What is needed is an exact copy of every line from the one containing "[00:00:02.70 to 00:00:03.60]" through the end of the entries; please set it down without any pictures.

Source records
● ● ● ●

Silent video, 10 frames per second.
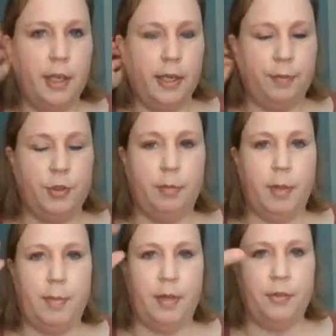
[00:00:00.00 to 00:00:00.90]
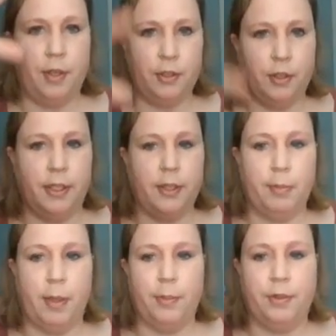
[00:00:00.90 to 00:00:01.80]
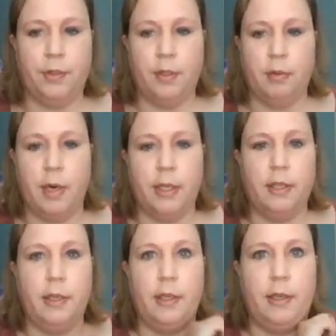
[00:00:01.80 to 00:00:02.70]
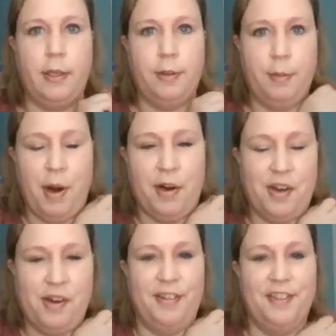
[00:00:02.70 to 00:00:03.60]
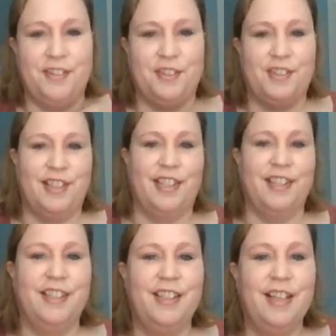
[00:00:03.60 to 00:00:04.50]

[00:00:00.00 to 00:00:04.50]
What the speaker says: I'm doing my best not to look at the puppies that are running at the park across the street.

● ● ● ●

> **Task result**
[00:00:02.70 to 00:00:03.60]
[00:00:03.60 to 00:00:04.50]

[00:00:00.00 to 00:00:04.50]
What the speaker says: I'm doing my best not to look at the puppies that are running at the park across the street.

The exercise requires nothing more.